WHAT NEEDS TO BE DONE: Retype all entries exactly as they stand, excluding pictures.

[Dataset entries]

──────────────────────────────

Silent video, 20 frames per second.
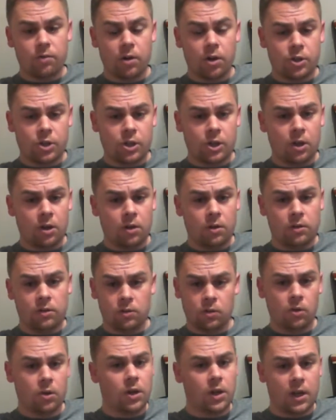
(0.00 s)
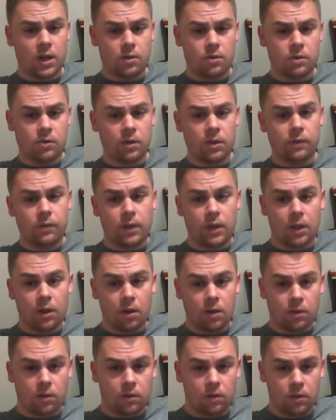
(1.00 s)
rushing yards, they're all going to get receiving
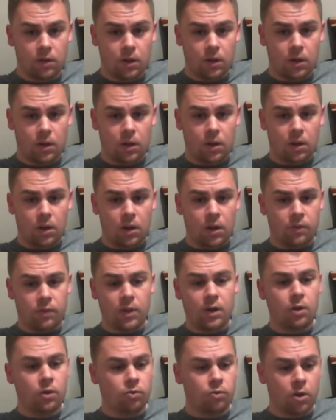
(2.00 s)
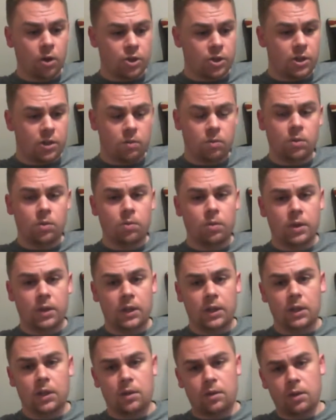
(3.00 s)
yards. If they're not rushing it 1
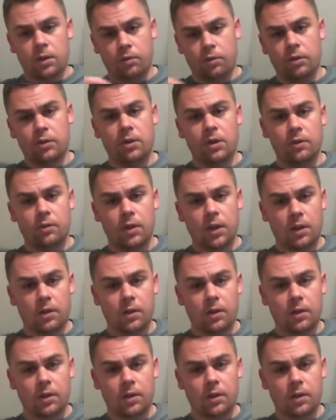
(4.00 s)
week, they're receiving it.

──────────────────────────────

FINISHED EXERCISE:
Silent video, 20 frames per second.
(0.00 s)
(1.00 s)
rushing yards, they're all going to get receiving
(2.00 s)
(3.00 s)
yards. If they're not rushing it 1
(4.00 s)
week, they're receiving it.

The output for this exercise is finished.